(What you should do): Everything from the line with "[00:00:06.00 to 00:00:07.00]" to the end of the data below must be returned exactly as it is, and nothing besides.
━━━━━ Records to process
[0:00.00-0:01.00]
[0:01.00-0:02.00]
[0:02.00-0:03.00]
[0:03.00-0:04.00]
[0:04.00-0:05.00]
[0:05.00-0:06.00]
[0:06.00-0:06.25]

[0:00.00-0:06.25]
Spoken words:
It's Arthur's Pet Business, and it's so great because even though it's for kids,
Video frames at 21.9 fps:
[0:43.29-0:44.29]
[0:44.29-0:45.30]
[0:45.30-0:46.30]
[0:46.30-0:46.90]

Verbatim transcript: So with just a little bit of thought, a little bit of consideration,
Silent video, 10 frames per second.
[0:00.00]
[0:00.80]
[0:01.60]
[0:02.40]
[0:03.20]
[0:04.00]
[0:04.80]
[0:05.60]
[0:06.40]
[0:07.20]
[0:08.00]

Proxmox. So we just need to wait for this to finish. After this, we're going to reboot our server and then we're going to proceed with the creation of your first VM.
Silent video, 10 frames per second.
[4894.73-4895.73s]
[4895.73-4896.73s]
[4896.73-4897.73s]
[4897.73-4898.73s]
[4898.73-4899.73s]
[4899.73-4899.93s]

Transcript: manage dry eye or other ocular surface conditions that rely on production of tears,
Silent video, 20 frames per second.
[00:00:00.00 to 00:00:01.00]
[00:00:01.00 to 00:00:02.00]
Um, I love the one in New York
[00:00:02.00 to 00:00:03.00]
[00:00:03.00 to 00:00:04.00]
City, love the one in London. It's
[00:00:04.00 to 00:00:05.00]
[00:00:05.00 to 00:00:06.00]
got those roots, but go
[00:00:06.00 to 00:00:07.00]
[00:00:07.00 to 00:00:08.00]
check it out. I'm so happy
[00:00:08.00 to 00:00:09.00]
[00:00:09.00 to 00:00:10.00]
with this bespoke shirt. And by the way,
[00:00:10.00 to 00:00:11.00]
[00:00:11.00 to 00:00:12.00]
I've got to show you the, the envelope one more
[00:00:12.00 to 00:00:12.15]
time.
━━━━━━━━━━
(Reply to the exercise):
[00:00:06.00 to 00:00:07.00]
[00:00:07.00 to 00:00:08.00]
check it out. I'm so happy
[00:00:08.00 to 00:00:09.00]
[00:00:09.00 to 00:00:10.00]
with this bespoke shirt. And by the way,
[00:00:10.00 to 00:00:11.00]
[00:00:11.00 to 00:00:12.00]
I've got to show you the, the envelope one more
[00:00:12.00 to 00:00:12.15]
time.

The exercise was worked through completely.